Tomorrow morning, Republican operative and convicted felon Roger Stone was scheduled to report to a federal prison to begin a 40-month sentence. Thanks to one of the most important Friday night news dumps in American history, that's not going to happen.
President Donald Trump on Friday commuted the prison sentence of former campaign aide Roger Stone, sparing his longtime adviser from having to report to prison next week.
A jury convicted Stone in November on seven counts, including obstruction, lying to investigators, and witness tampering. But it's worth pausing to reflect on what it was Stone was lying about -- and to whose benefit.
In 2016, as Russia targeted U.S. elections, and as part of the intelligence operation, Moscow used stolen materials in order to help Donald Trump take power. At the time, Roger Stone positioned himself as the Republican campaign's -- and the Republican candidate's -- point person on WikiLeaks, which Russian operatives used to disseminate and weaponize the stolen documents. Team Trump was then able to leverage the Russian efforts, thanks to Stone effectively serving as the campaign's inside man.
Stone proceeded to lie about all of this for a rather specific reason: he was trying to protect the president, whom he hoped would in turn shield him from punishment. Trump, eager to reward a man who lied for him, came through for Stone with a transparently corrupt intervention in his case.
But while the felonious GOP operative appears on the surface to be the real beneficiary of this action -- after all, Stone won't be behind bars tomorrow -- no one should see this as an act of presidential generosity or magnanimity toward a felonious friend. Trump commuted Stone's sentence to help Trump. The president's actions were less about protecting an ally and far more about protecting himself with a cover-up.
On Friday morning, Stone told journalist Howard Fineman, referring to the president, "He knows I was under enormous pressure to turn on him. It would have eased my situation considerably. But I didn't."

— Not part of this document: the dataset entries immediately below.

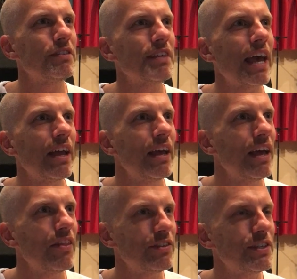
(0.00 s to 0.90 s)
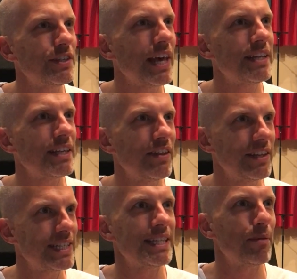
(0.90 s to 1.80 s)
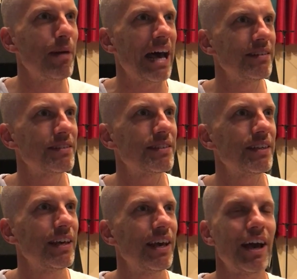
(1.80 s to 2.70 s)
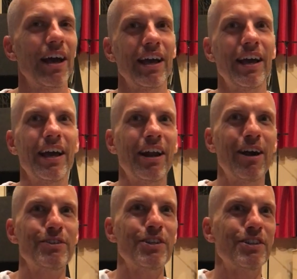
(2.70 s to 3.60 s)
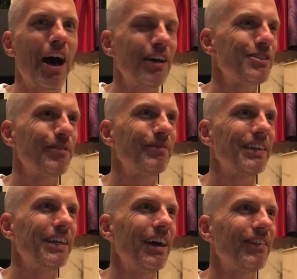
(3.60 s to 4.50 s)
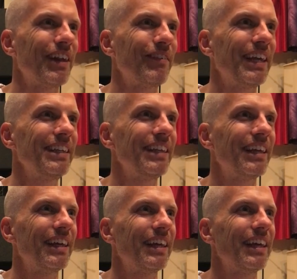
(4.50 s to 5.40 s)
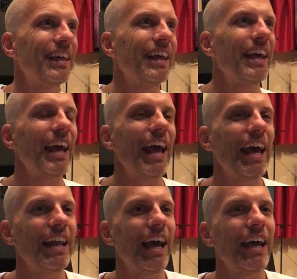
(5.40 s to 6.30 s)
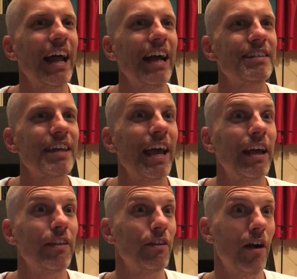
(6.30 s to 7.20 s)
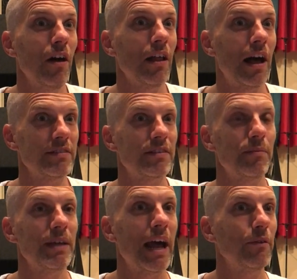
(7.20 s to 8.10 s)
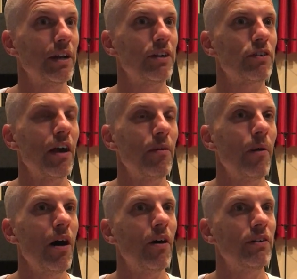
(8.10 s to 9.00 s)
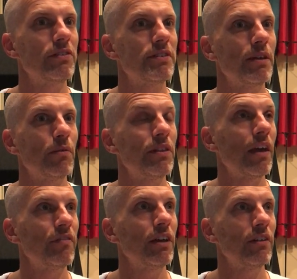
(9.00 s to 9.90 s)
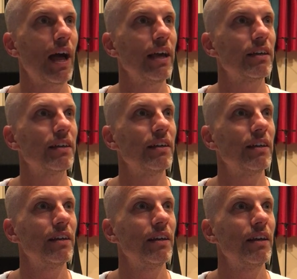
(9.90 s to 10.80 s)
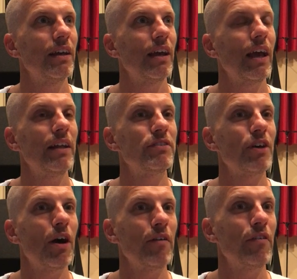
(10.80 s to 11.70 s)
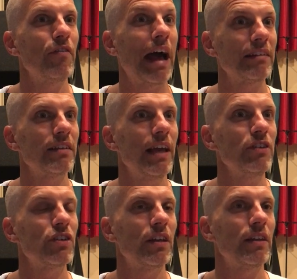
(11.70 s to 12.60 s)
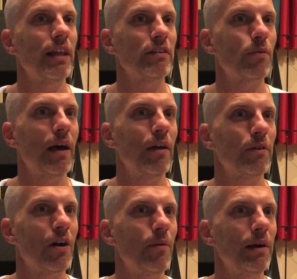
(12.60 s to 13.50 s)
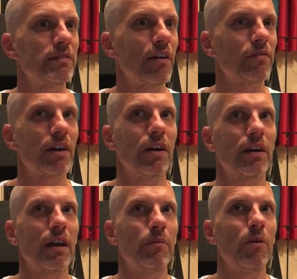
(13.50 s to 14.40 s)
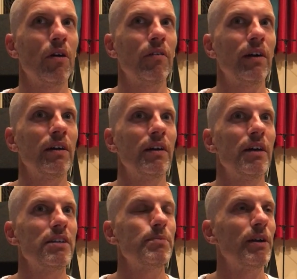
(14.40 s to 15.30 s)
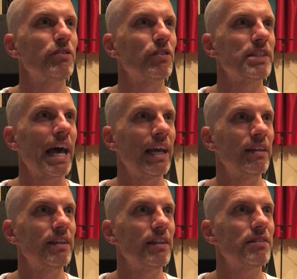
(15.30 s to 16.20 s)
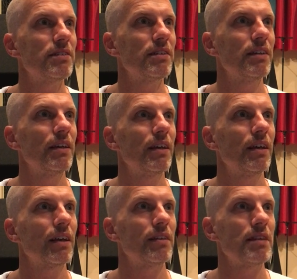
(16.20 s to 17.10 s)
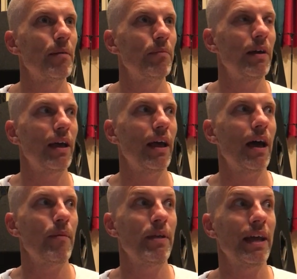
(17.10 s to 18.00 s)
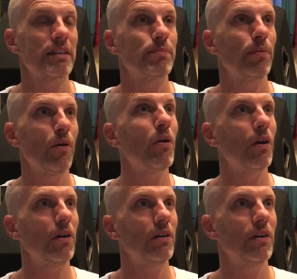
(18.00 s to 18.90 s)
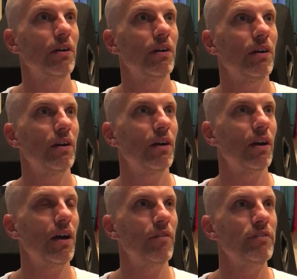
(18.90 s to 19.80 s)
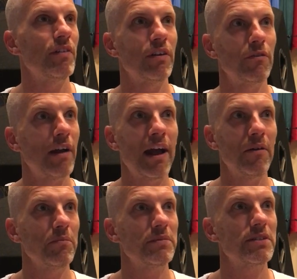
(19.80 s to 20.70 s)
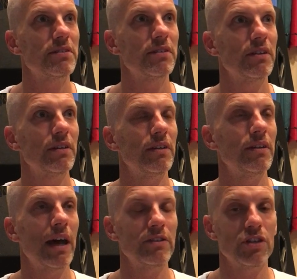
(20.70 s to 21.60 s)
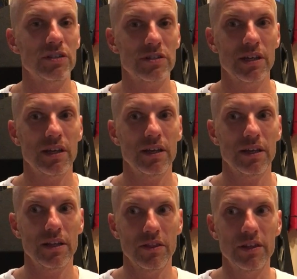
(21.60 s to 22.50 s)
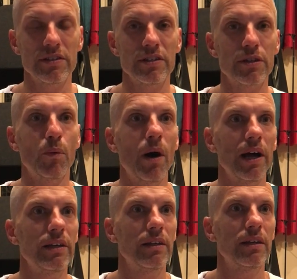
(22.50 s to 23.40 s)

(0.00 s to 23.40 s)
say, this is it and this is the best, and ours is awesome. You know what I mean? And I say they're all awesome, and I want to try them all and see what they feel like. Right. And so I have a fascination. That's why I would call myself kind of more of a spiritual scientist, because I'm an explorer of different realms, not just this is the one.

There's no real subtlety here: Stone was making clear that he could've come clean, cooperated with investigators, and told the truth that would've proved damaging to Trump. But he didn't -- and it was time for the president to complete the deal, rescue Stone, and ensure that the truth Trump found politically inconvenient remained buried. Or as Mother Jones' David Corn put it, "With this wave of the wand, Trump not only frees a scoundrel; he rewards a co-conspirator and safeguards his own deception."
To this extent, the commutation was its own form of obstruction, this time committed by the president himself. Indeed, the perversion of justice is overt: Stone protected the president from legal liability, so Trump protected Stone from legal liability. Together, they pulled off an ugly scam with brutal consequences.
It is as scandalous a step Trump has taken since taking office -- and given what Americans have seen over the last 42 months, up to and including a presidential impeachment, that's no small thing.
A Washington Post editorial called it "one of the most nauseating instances of corrupt government favoritism the United States has ever seen." The editorial board added, "If the country needed any more evidence, Friday confirmed that the greatest threat to the Republic is the president himself."
Trump can bill himself as a champion of "law and order" or he can engage in flagrant corruption like this. When he tries to do both simultaneously, he's earned the public's disgust.
Postscript: With Election Day just 16 weeks away, it's best not to expect the president to face any official sanctions for these misdeeds. But under different circumstances, it's hardly an exaggeration to see Stone's commutation as an impeachable offense.
Indeed, when Congress drew articles against Richard Nixon, lawmakers specifically referenced the corrupt president "endeavouring to cause prospective defendants, and individuals duly tried and convicted, to expect favoured treatment and consideration in return for their silence or false testimony, or rewarding individuals for their silence or false testimony."
I'd just note, however, that former U.S. Attorney Barbara McQuade was on the show on Friday night making the case that this looks an awful lot like bribery: an exchange of a thing of value, in exchange for an official act. McQuade added, "The statute of limitations for bribery is five years."